(Collected data)
----------------

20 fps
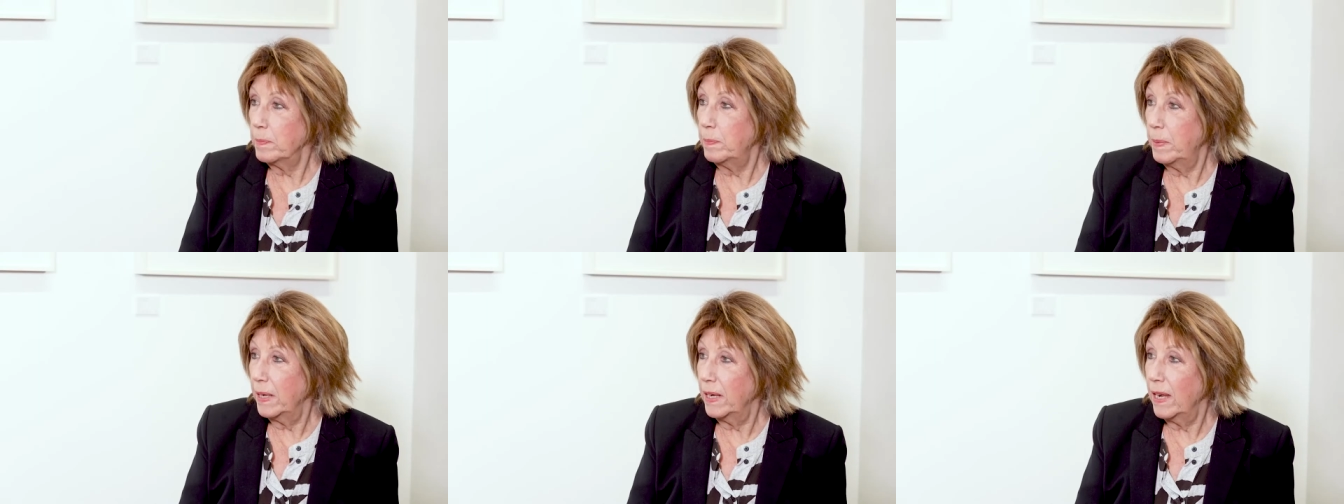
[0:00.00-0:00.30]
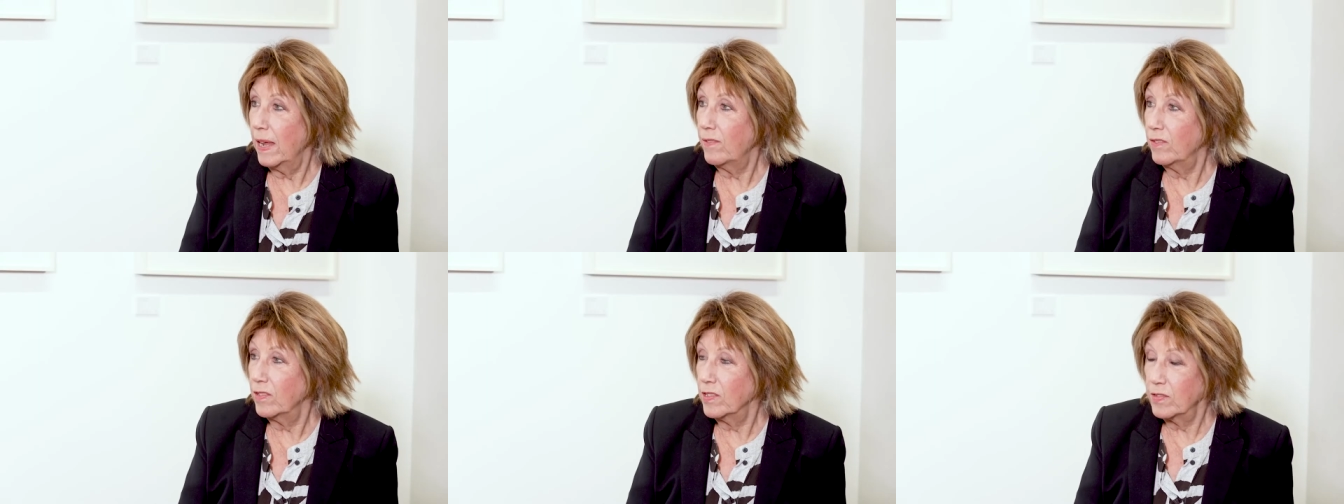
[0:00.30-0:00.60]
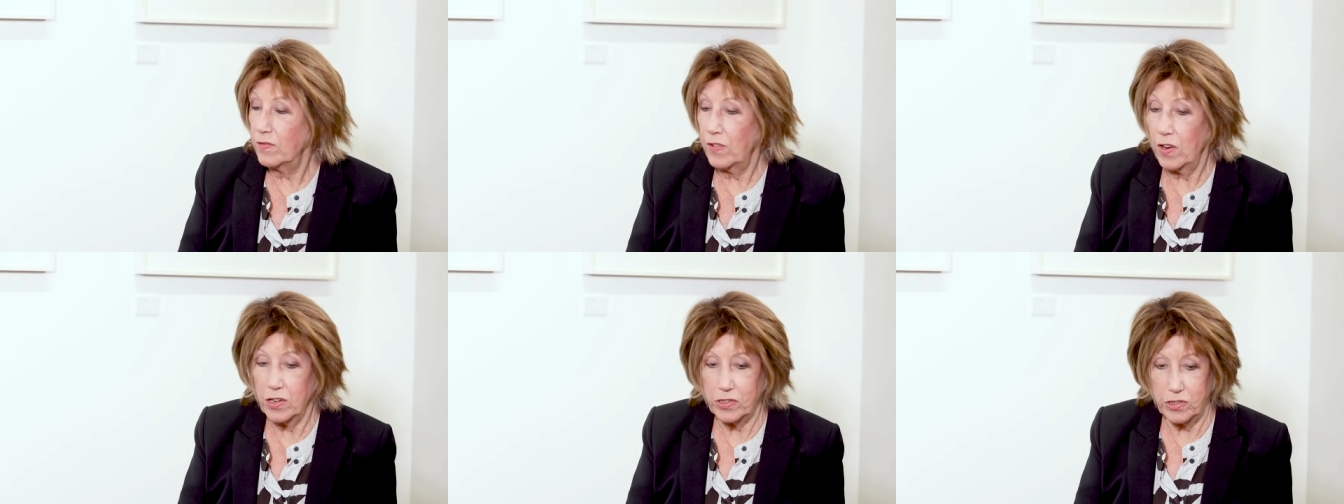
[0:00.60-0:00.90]
the Bill
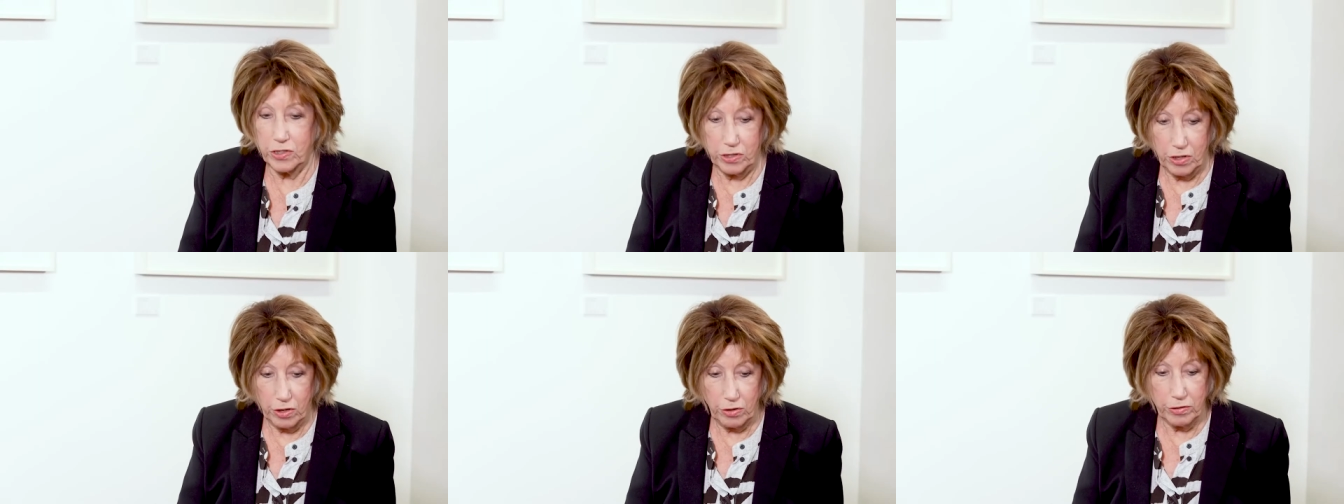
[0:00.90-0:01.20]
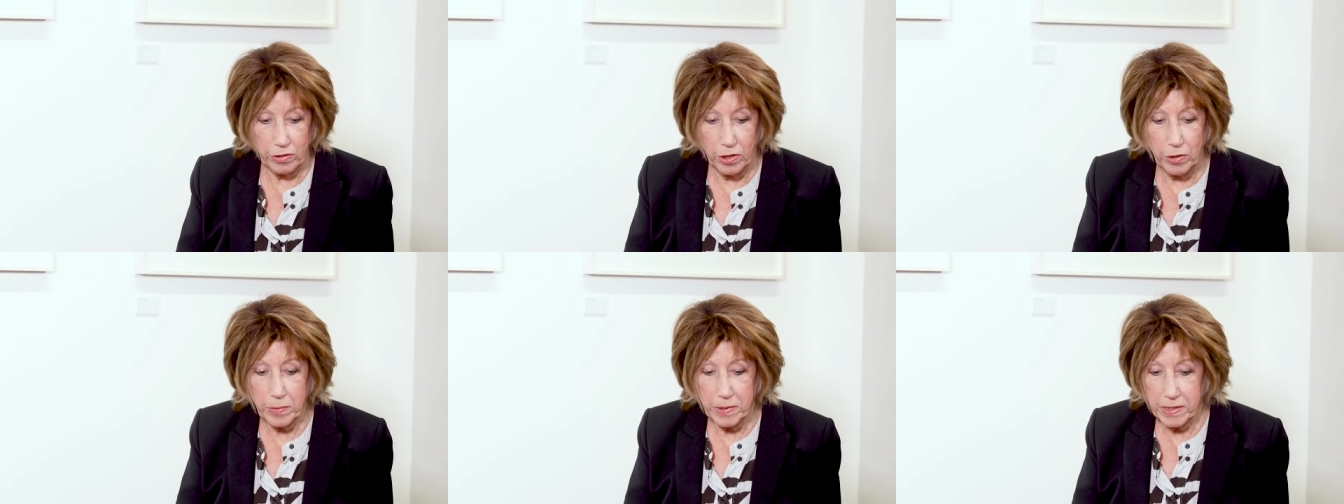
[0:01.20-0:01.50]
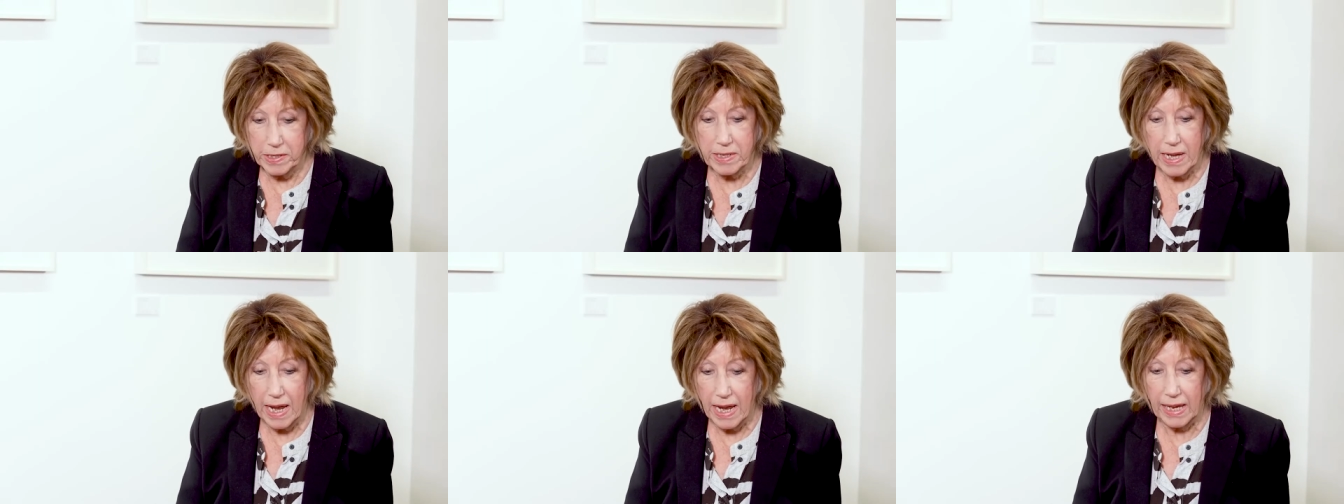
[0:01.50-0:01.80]
Evans version, not
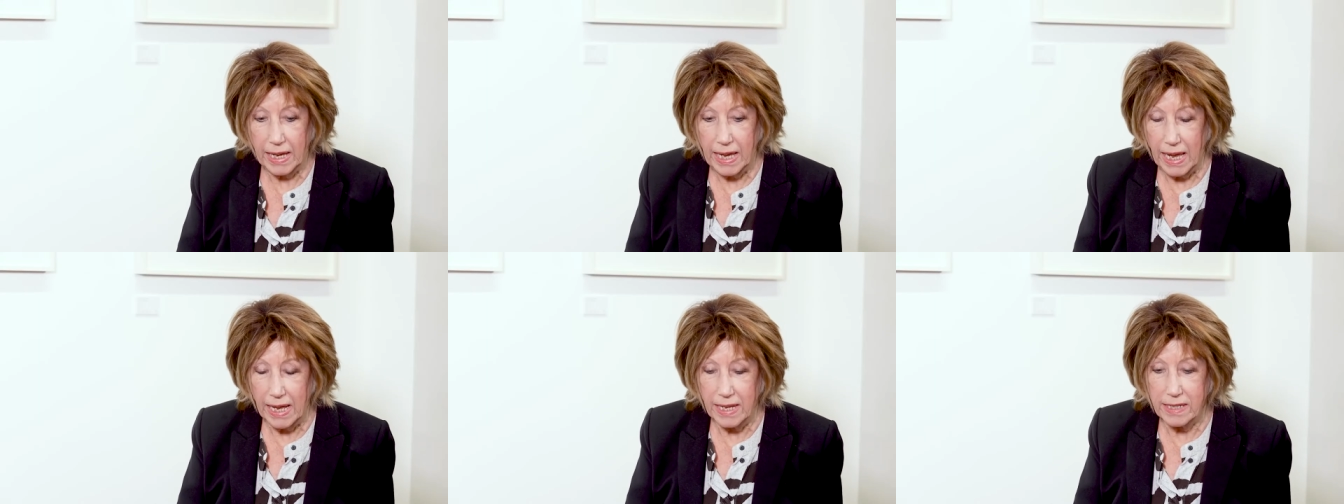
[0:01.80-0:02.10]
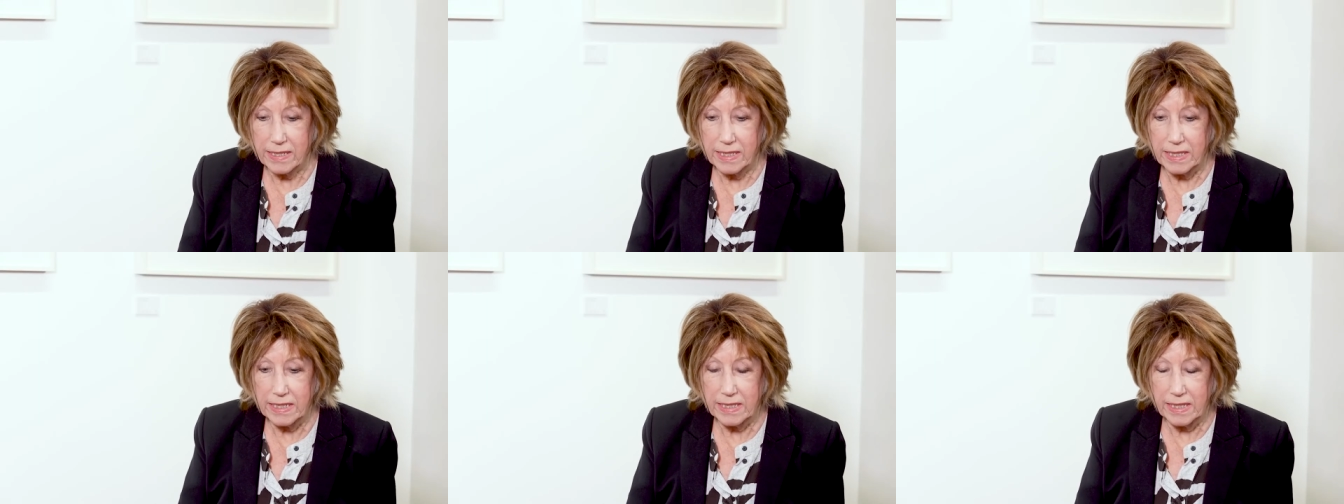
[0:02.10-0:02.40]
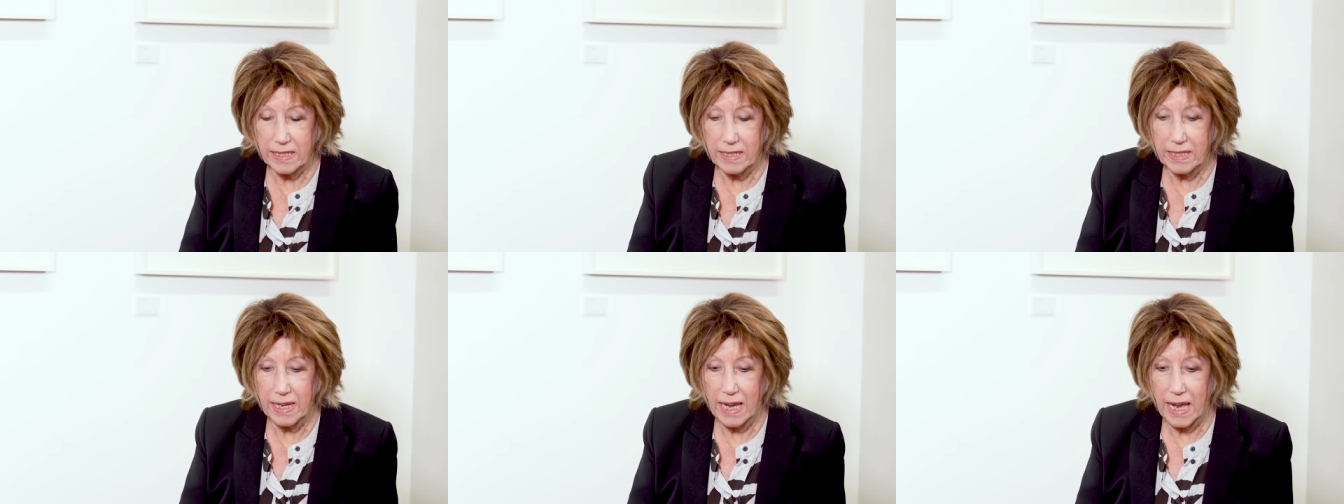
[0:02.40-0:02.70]
with Stan Getz.
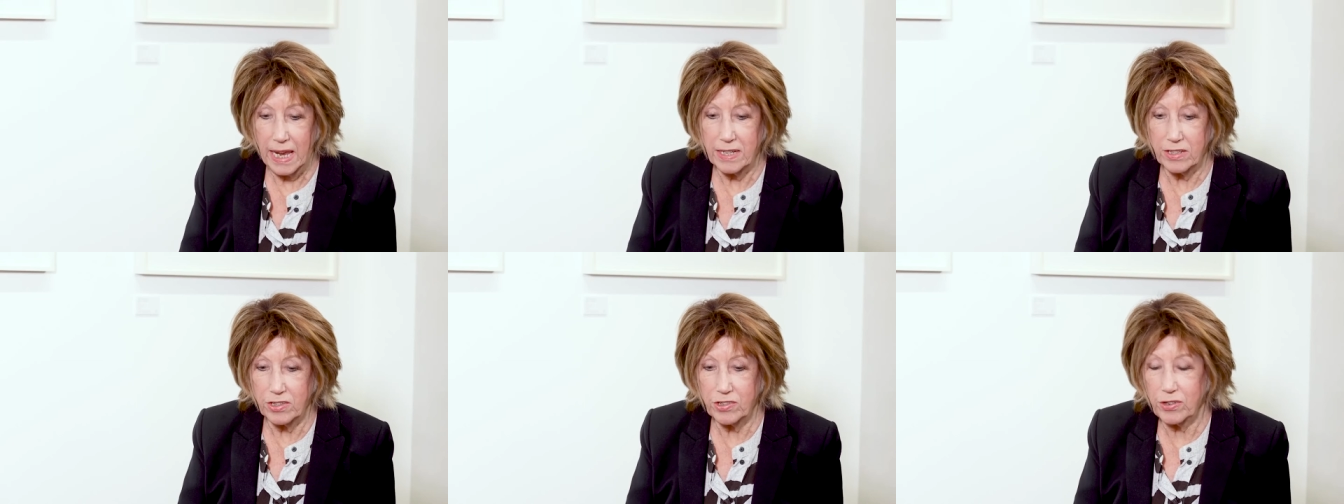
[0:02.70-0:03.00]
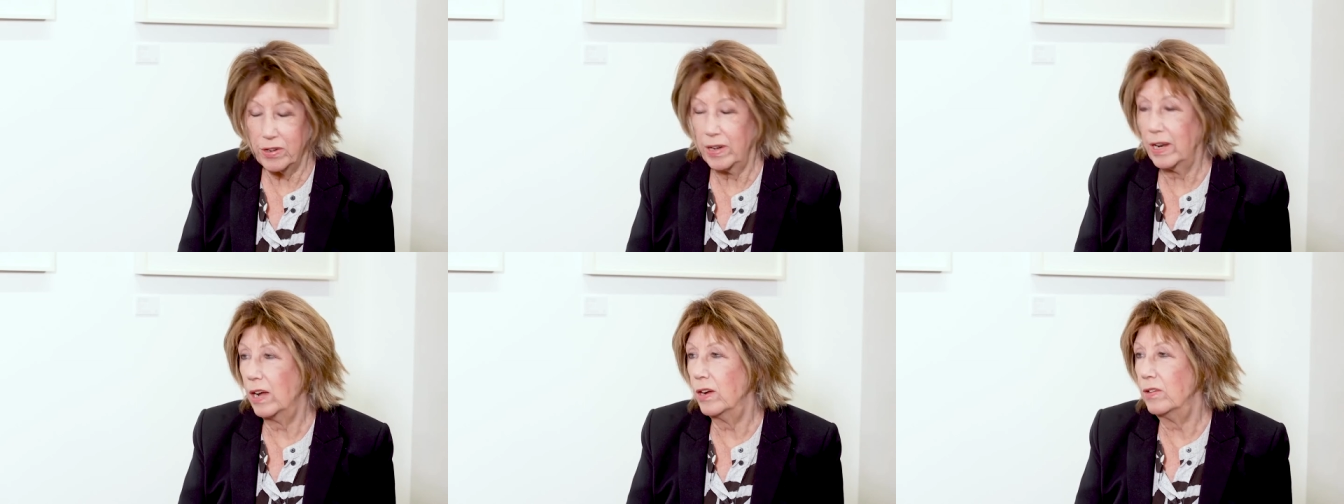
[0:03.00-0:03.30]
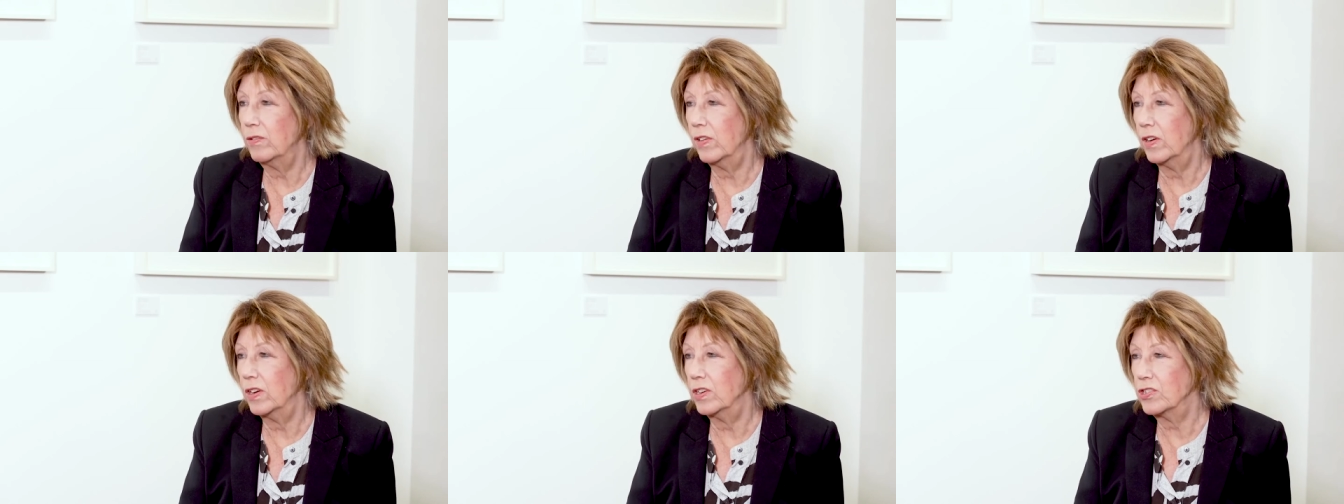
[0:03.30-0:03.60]
He had a trio
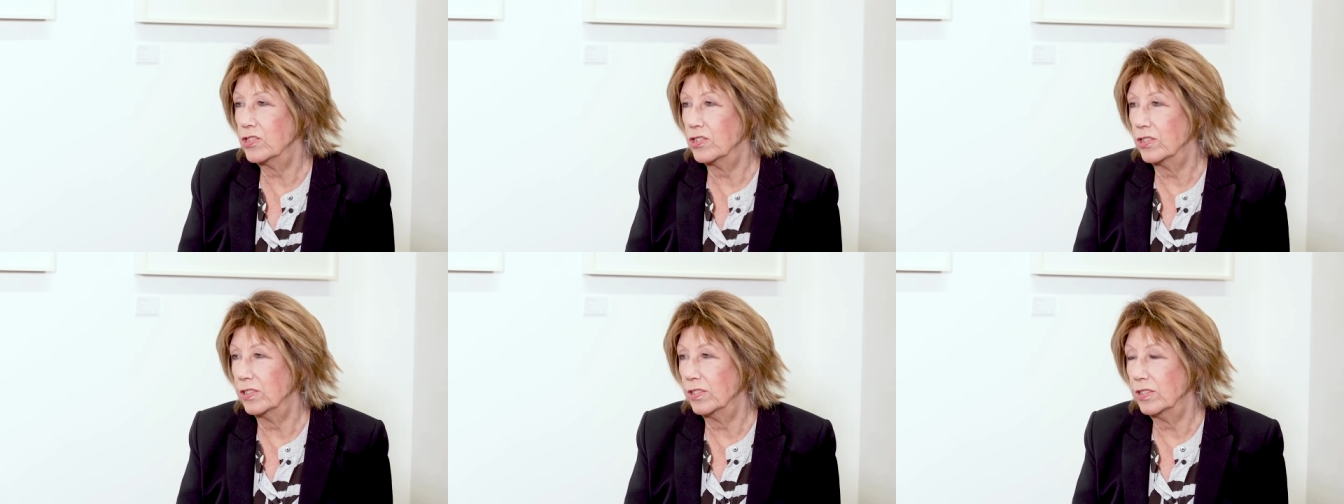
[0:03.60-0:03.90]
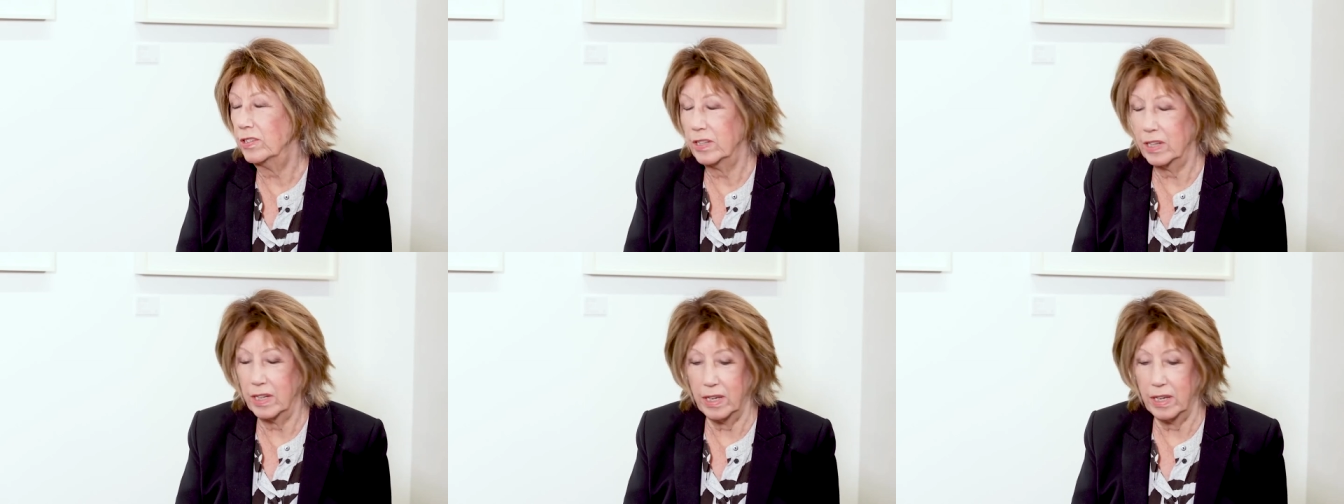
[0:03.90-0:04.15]
version.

----------------

EXERCISE INSTRUCTIONS ->
Leaving the pictures out, reproduce the entries above exactly.

EXERCISE OUTPUT ->
20 fps
[0:00.00-0:00.30]
[0:00.30-0:00.60]
[0:00.60-0:00.90]
the Bill
[0:00.90-0:01.20]
[0:01.20-0:01.50]
[0:01.50-0:01.80]
Evans version, not
[0:01.80-0:02.10]
[0:02.10-0:02.40]
[0:02.40-0:02.70]
with Stan Getz.
[0:02.70-0:03.00]
[0:03.00-0:03.30]
[0:03.30-0:03.60]
He had a trio
[0:03.60-0:03.90]
[0:03.90-0:04.15]
version.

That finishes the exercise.